(Collected data entries)
- - - - -

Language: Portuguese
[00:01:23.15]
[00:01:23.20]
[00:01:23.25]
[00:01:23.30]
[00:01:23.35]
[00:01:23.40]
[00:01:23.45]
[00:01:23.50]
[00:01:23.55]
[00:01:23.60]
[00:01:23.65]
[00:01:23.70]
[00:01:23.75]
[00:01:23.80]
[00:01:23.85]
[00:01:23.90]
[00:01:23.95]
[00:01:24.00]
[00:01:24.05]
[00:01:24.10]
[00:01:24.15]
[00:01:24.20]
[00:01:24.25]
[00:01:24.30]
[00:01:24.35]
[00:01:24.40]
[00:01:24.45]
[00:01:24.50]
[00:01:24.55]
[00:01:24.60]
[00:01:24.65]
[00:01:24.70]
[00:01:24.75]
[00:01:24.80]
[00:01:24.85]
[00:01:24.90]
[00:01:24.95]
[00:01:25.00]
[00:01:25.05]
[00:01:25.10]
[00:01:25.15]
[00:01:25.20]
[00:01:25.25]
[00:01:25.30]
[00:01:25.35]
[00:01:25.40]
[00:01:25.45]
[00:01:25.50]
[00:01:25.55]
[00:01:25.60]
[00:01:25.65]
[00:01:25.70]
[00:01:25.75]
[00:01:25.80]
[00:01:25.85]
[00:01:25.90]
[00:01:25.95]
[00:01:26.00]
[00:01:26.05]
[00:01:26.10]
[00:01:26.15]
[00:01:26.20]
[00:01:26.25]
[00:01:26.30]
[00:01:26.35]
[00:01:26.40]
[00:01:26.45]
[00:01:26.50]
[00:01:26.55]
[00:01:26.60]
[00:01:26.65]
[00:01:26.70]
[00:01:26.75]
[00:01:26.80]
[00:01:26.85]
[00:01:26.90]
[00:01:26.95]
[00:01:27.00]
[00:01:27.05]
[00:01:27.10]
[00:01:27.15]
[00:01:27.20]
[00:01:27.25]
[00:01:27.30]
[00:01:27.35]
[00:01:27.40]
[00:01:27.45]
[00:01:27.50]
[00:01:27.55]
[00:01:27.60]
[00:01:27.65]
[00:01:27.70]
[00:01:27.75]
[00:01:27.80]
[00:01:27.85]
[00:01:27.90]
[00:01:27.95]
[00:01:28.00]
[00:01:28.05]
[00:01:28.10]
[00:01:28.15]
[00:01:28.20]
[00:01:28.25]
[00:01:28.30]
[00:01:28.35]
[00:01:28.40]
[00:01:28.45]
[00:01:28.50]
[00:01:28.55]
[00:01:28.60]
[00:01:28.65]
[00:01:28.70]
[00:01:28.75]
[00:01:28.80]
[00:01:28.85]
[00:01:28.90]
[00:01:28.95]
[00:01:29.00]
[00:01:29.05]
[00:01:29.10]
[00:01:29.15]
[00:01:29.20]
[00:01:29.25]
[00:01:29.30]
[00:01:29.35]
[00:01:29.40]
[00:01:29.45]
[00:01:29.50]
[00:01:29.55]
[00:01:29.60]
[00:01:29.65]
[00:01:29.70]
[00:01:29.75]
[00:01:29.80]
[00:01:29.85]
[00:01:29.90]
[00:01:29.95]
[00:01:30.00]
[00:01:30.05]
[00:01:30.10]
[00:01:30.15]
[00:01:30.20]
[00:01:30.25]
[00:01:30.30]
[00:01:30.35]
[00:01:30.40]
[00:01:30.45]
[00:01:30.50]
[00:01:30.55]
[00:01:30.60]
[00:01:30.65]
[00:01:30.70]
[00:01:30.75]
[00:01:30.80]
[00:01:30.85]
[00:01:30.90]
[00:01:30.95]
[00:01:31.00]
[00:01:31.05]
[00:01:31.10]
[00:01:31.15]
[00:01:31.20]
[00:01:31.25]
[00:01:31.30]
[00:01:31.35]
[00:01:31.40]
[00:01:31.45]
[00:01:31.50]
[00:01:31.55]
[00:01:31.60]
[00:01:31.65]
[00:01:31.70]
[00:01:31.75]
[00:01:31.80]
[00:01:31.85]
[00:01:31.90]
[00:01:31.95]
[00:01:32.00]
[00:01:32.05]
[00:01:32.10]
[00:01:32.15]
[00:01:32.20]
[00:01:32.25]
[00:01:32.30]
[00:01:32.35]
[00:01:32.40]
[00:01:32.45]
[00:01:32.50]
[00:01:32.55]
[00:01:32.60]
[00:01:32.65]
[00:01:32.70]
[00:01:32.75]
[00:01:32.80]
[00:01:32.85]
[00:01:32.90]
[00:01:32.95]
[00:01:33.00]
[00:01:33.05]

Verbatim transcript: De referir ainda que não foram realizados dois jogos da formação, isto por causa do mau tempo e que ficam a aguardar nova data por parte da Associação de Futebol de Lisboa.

- - - - -

#### [Aim of the task]
Starting with the first line of the data above, copy each line exactly until you reach the line with "[00:01:26.20]"; include that line as well.

#### [Problem solution]
Language: Portuguese
[00:01:23.15]
[00:01:23.20]
[00:01:23.25]
[00:01:23.30]
[00:01:23.35]
[00:01:23.40]
[00:01:23.45]
[00:01:23.50]
[00:01:23.55]
[00:01:23.60]
[00:01:23.65]
[00:01:23.70]
[00:01:23.75]
[00:01:23.80]
[00:01:23.85]
[00:01:23.90]
[00:01:23.95]
[00:01:24.00]
[00:01:24.05]
[00:01:24.10]
[00:01:24.15]
[00:01:24.20]
[00:01:24.25]
[00:01:24.30]
[00:01:24.35]
[00:01:24.40]
[00:01:24.45]
[00:01:24.50]
[00:01:24.55]
[00:01:24.60]
[00:01:24.65]
[00:01:24.70]
[00:01:24.75]
[00:01:24.80]
[00:01:24.85]
[00:01:24.90]
[00:01:24.95]
[00:01:25.00]
[00:01:25.05]
[00:01:25.10]
[00:01:25.15]
[00:01:25.20]
[00:01:25.25]
[00:01:25.30]
[00:01:25.35]
[00:01:25.40]
[00:01:25.45]
[00:01:25.50]
[00:01:25.55]
[00:01:25.60]
[00:01:25.65]
[00:01:25.70]
[00:01:25.75]
[00:01:25.80]
[00:01:25.85]
[00:01:25.90]
[00:01:25.95]
[00:01:26.00]
[00:01:26.05]
[00:01:26.10]
[00:01:26.15]
[00:01:26.20]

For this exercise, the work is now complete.